Often, boards and property managers are under the impression that the association may not collect delinquent assessments in certain situations, such as unit owner bankruptcy, bank foreclosures, short sales and probate proceedings. There is also a common misconception that if a unit has been abandoned, there is no hope of collecting delinquent assessments.
In fact, the reality is that the so called “super lien” language of the Rhode Island Condominium Act protects the association in all of the aforementioned circumstances. It is the understanding of how to apply the statute that makes all of the difference. In this first of a two-part column, collection issues involving bankruptcy and bank foreclosure will be addressed.
The Super Lien
Sections 34-36.1-3.16 and 3.21 of the R.I. Condominium Act outline the lien for assessments and the right of the association to foreclose on their lien.
Pursuant to the statute, six months of common-area assessments are ahead of the first mortgage. This priority lien also includes reasonable attorney fees up to $2,500 incurred in the collection and all costs of foreclosure up to $5,000 (for a total aggregate of attorney’s fees and costs of $7,500). Costs of foreclosure include, but are not limited to, the cost of advertisement, recording fees, postage, title examinations and auctioneer fees.
The priority lien does not include late fees, interest, fines, or special assessments.
In order for the association to recover attorney fees and costs under the super lien, the association must send the first mortgagee the required statutory 60- day notice that states the account is delinquent by at least 60 days.
If the association forecloses and the bank failed to pay the priority statutory lien amount, the association must notify the bank within seven days after the foreclosure and the bank will then have 30 days to tender the full amount owed to the association. This means, to protect their interest in the property, the bank must pay all assessments, as well as all attorney fees and costs incurred by the association in connection with the collection and foreclosure process — not just the maximum described above.

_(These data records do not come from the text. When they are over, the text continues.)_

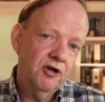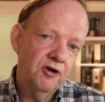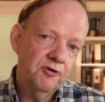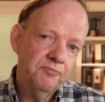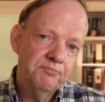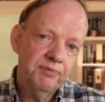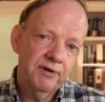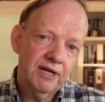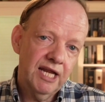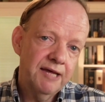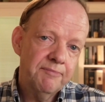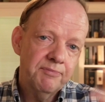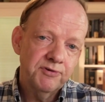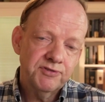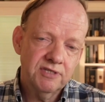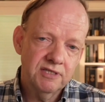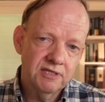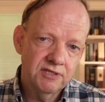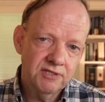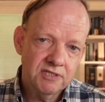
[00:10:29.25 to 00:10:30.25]
belabors
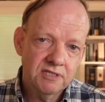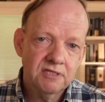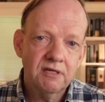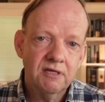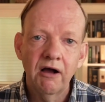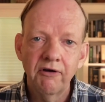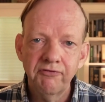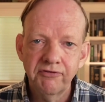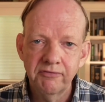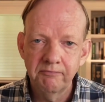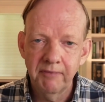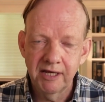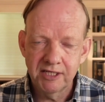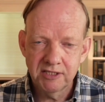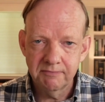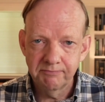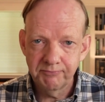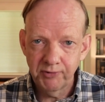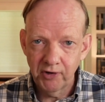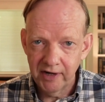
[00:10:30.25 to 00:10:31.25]
the staff and makes
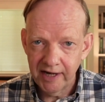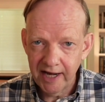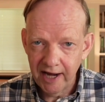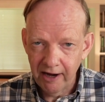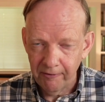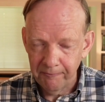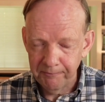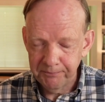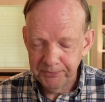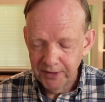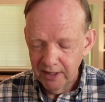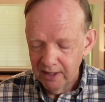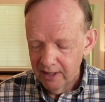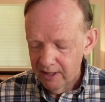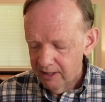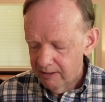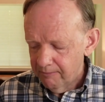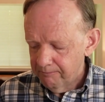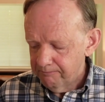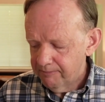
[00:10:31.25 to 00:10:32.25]
them burned out?
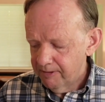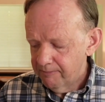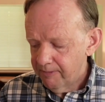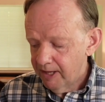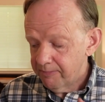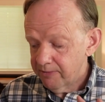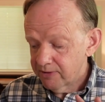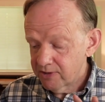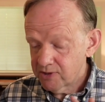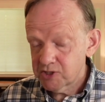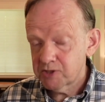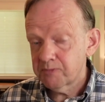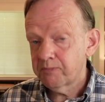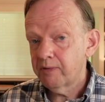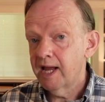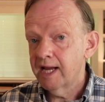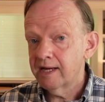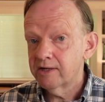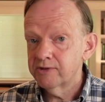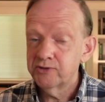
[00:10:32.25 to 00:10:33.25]
But maybe the
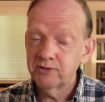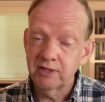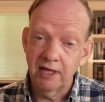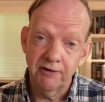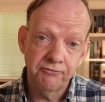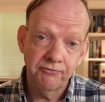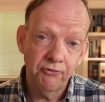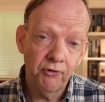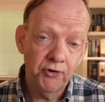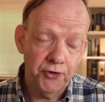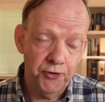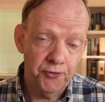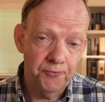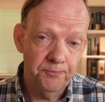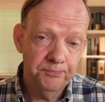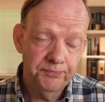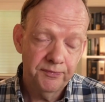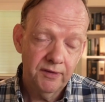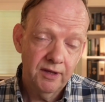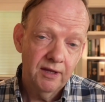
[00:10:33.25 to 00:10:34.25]
supplier can do that for you,
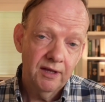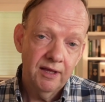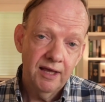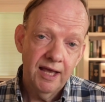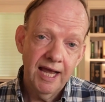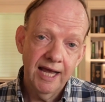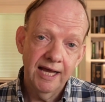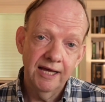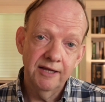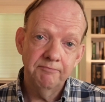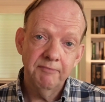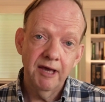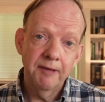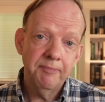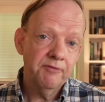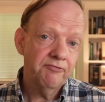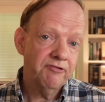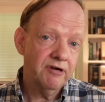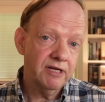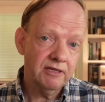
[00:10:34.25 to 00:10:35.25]
and maybe
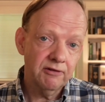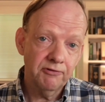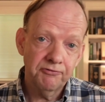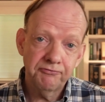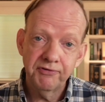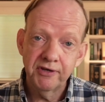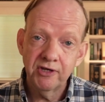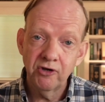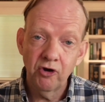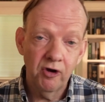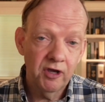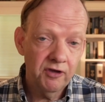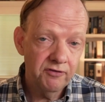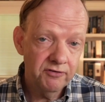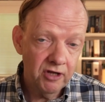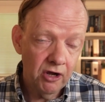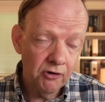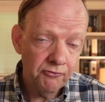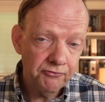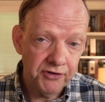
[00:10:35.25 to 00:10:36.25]
for a little fee or even
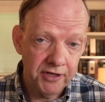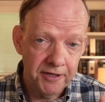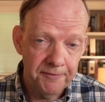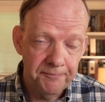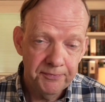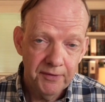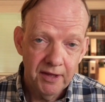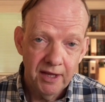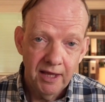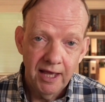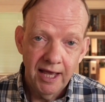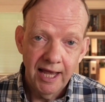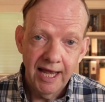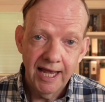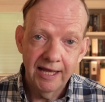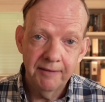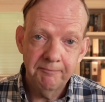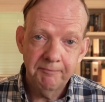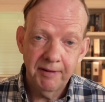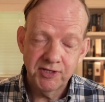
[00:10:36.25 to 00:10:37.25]
no fee.
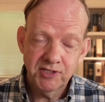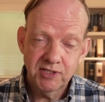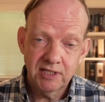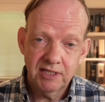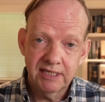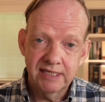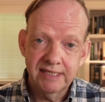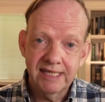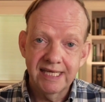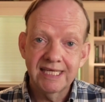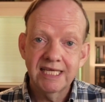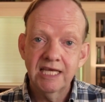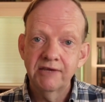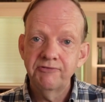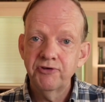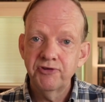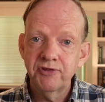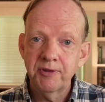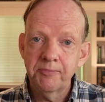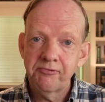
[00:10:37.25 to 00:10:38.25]
And basically they give
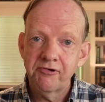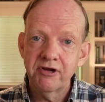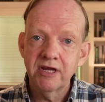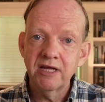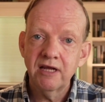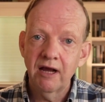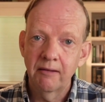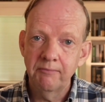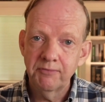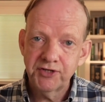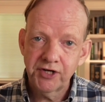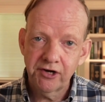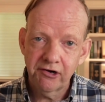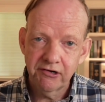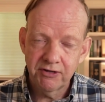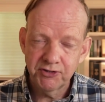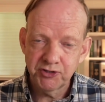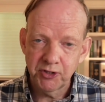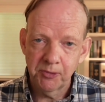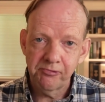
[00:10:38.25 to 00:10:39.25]
you the pre-cut
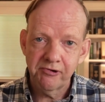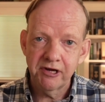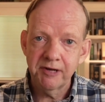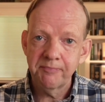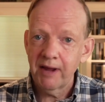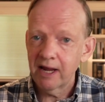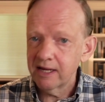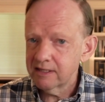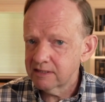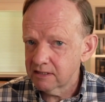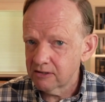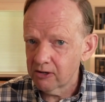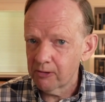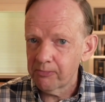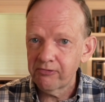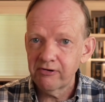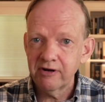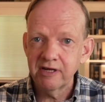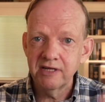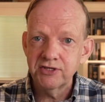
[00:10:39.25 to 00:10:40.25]
materials, or pre-painted, or
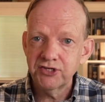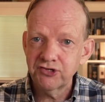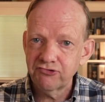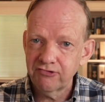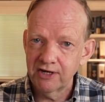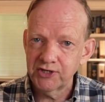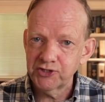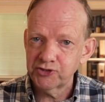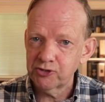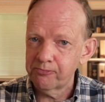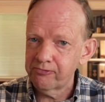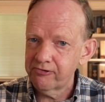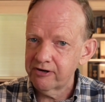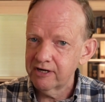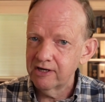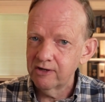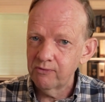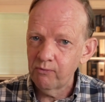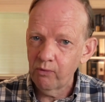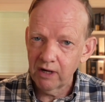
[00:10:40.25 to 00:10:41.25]
pre-stretched, or
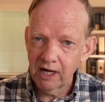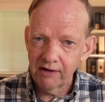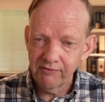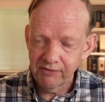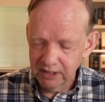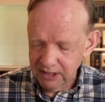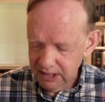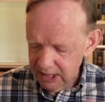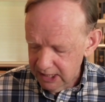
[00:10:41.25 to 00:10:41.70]
pre-whatever,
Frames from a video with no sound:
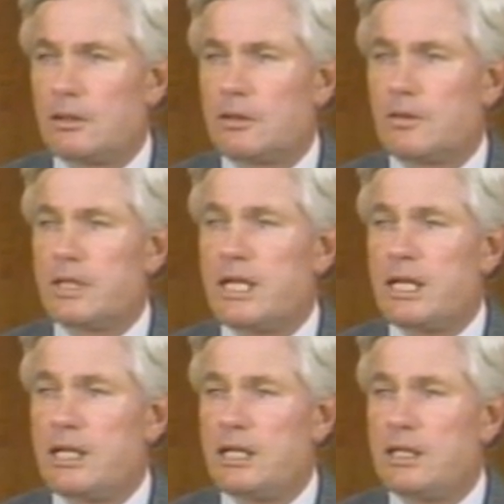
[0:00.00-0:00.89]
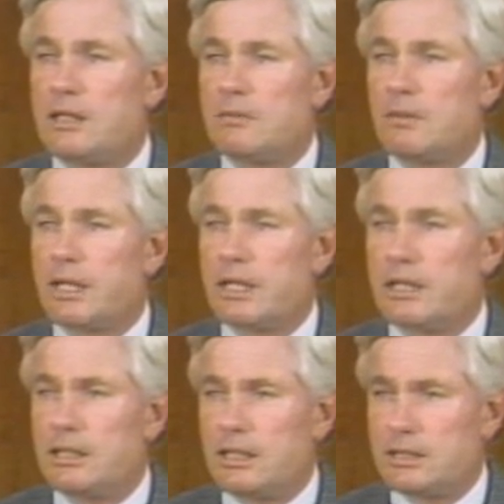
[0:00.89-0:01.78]
creating and
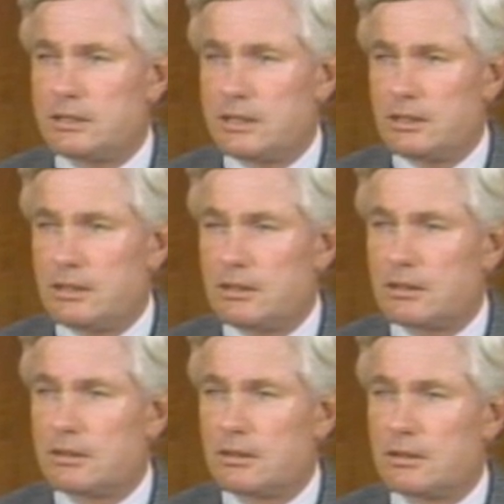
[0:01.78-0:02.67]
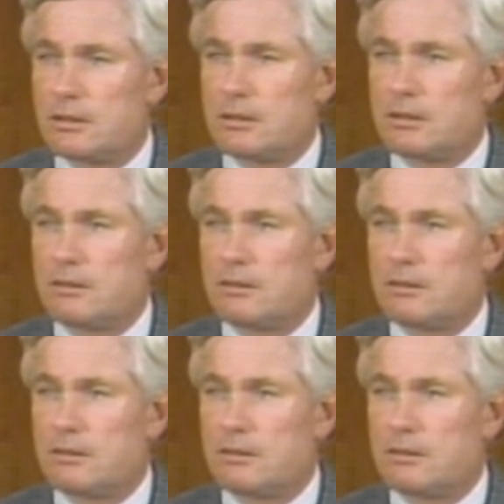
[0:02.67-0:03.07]
recognizing the current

Collecting association debt in light of a bankruptcy proceeding must be approached in a strategic and careful manner. When an individual files bankruptcy, there is a court-imposed freeze on all debt collection activities.
This freeze is called an automatic stay. Unless relief from stay is requested from and granted by the bankruptcy court, no collection activity can proceed against the unit owner until the bankruptcy is discharged. Creditors may be able to file a claim, called a proof of claim, with the bankruptcy court for money that is owed; however, doing so does not guarantee payment. Therefore, when a unit owner files for bankruptcy protection the association should always contact its attorney because of the time sensitive and unpredictable nature of bankruptcy proceedings.

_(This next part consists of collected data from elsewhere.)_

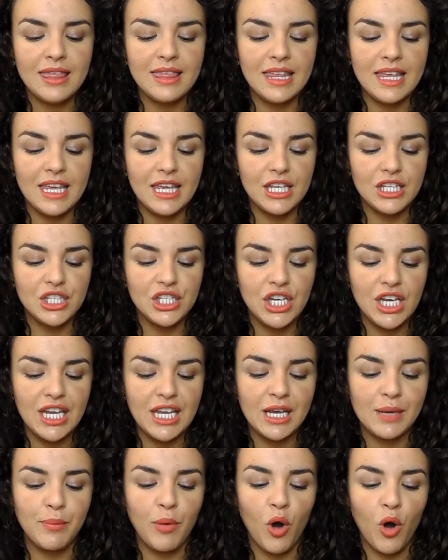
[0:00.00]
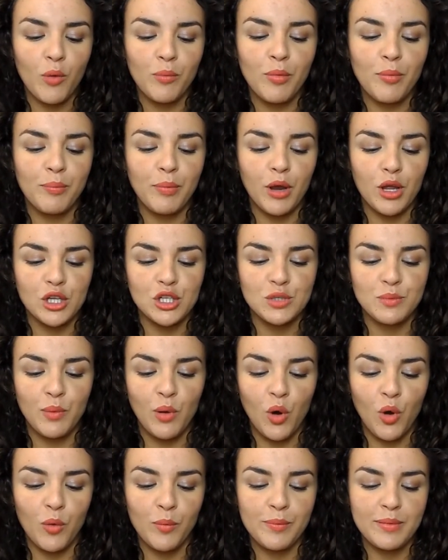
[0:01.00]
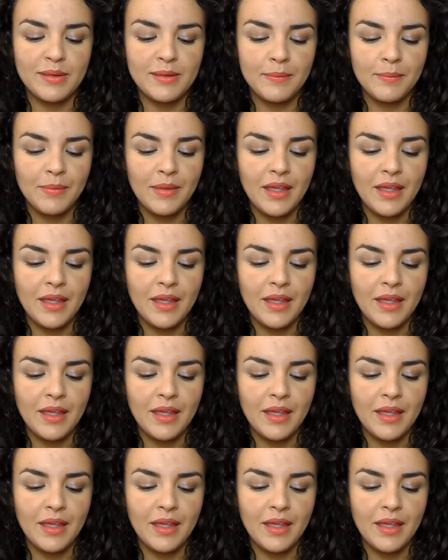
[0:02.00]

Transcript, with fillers: the Cheek Pop Blush Pops.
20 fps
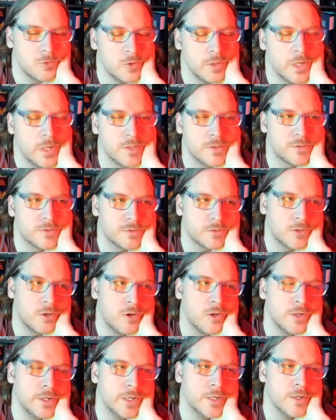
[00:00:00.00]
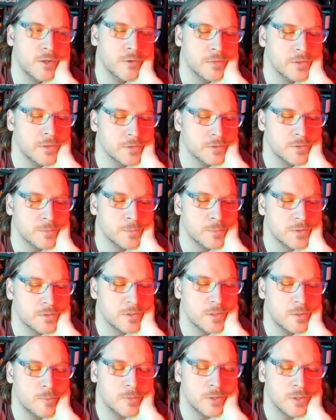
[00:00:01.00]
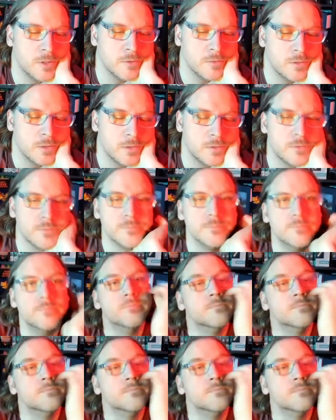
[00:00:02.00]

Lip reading: Well, that's called henotheism. That's not monotheism.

If the unit owner is more than six months behind, if the debt includes unpaid special assessments and/or if creditors are not able to file a claim, an attempt should be made by the association’s attorney to contact the lender1. The lender may wish to work with the association to mitigate the costs the association would incur to go into bankruptcy court to obtain a relief from stay, as these costs will be part of the priority lien — which is ahead of the first mortgage.
The unit owner is responsible for fees assessed after the date of filing for bankruptcy protection, so long as they continue to have a legal, equitable or possessory interest in the unit.
As opposed to a situation where the association is foreclosing, many times it is the bank that is foreclosing on its lien and the association does not always receive notice. The foreclosing bank is required to pay the statutory priority amount as of the date of their foreclosure. Once the bank forecloses on a unit, the bank becomes the unit owner and is responsible to pay assessments just as any other unit owner.
Depending on how far behind the unit owner is and depending on when the lender has their sale scheduled, the association may be able to hold its own condominium lien foreclosure ahead of the bank’s foreclosure, especially since bank foreclosures are often postponed or canceled. The association’s attorney should quickly identify the lender’s counsel and open up the lines of communication. The costs and fees associated with these negotiations fall under the priority lien. If the lender has already foreclosed, these fees and costs are a valid and enforceable lien on the bank owned unit — with no priority limit.
Timing and Enforceability
Although the statute protects the association under these situations, the ability of the statute to be used to recover the full amount of unpaid assessments weakens over time, depending on how far behind the unit owner is in assessments. The above situations may take months or even years to be resolved. It is imperative that associations strictly enforce their rights pursuant to the statute. Requests for non payment should be made as soon as a unit owner’s account is 60 days behind.
The association should never wait and try to resolve past due balance outside of the statute’s parameters. Failure to take action never pays off and may only result in a swelling debt that falls outside of the statute’s ability to make the association whole.
Next month this column will review collection issues that arise in short sales, probate and abandoned units.
 As practitioners in this field, our firm is of the opinion that negotiations with a unit owner’s lender do not violate the automatic stay.